Kesamaan fundamental lain adalah keduanya menghasilkan uang dari kosakata. Evolusi linguistik tidak hanya bermanfaat melejitkan kecerdasan manusia, tetapi mampu digunakan untuk mencari nafkah. Lagu, puisi, prosa, drama adalah sekadar contoh karya artis yang menggunakan kosakata untuk menarik cuan. Di sisi lain, lebih jauh, seorang akademisi bisa mengklaim gerombolan kalimat yang dia buat sendiri sebagai pesan dari Tuhan. Sekali lagi, dari sisi produk yang dijual, sebetulnya akademisi menang banyak.
Sebab bersinggungan dengan fantasi publik, baik artis maupun akademisi juga sulit melepaskan diri dari citra-citra yang disematkan publik ke mereka. Publik ingin artis selalu tampil cakap dan menarik. Hasilnya, seorang artis tak bisa keluar rumah tanpa dandan dan pakaian unik. Di sisi lain, akademisi juga demikian.
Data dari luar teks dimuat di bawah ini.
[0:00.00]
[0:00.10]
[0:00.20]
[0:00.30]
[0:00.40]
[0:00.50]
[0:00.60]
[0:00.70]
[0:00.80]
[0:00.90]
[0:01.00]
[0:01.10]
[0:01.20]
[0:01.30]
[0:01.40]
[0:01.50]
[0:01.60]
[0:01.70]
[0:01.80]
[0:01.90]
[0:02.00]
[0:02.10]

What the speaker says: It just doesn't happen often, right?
Meskipun sebetulnya ingin memakai kolor dan kaos oblong, dia tak mungkin melakukannya karena ada citra yang disematkan bahwa akademisi harus mengenakan pakaian dan asesoris tertentu.
Lagi-lagi, dari sisi citra pun akademisi lebih unggul karena ada konotasi baik pada pakaian yang dikenakan akademisi. Bahkan, bukan akademisi tapi berpakaian ala mereka, orang akan menilainya sebagai barisan orang-orang saleh, bandingkan dengan cemooh untuk orang biasa yang dandan bak artis.
Artis mungkin hanya sedikit unggul pada kebebasan kreatif, spontanitas, dan tak terikat kewajiban-kewajiban prosedural. Mungkin ada yang masih ngotot, artis punya groupies. Jangan salah kira. Akademisi juga punya groupies, dengan kesiapan menjadi istri kedua dan seterusnya. Intinya, sama-sama berpotensi mendapatkan gratifikasi seksual.
Jadi, akademisi tak perlu menyerang artis saat menggerutu karena gaji seuprit dan menuntut upah layak. Lebih baik fokus dan jujur pada motif personal saat menjalani profesi. Katakan saja secara terus terang berapa per jam mengajar/ceramah ingin dibayar. Sebutkan seberapa tinggi nilai sebagai akademisi, metode mengajar apa yang sudah dikuasai, keahlian apa yang dimiliki, dan apa dampak bagi murid jika diajar dengan keahlian tersebut. Jika tidak cocok dengan harga, cobalah banting stir menjadi artis. Banyak orang pasti tak sabar ingin melihat secara langsung penampilan mantan akademisi yang mendadak jadi artis, apa benar artis jadi-jadian seperti ini pantas dibayar mahal.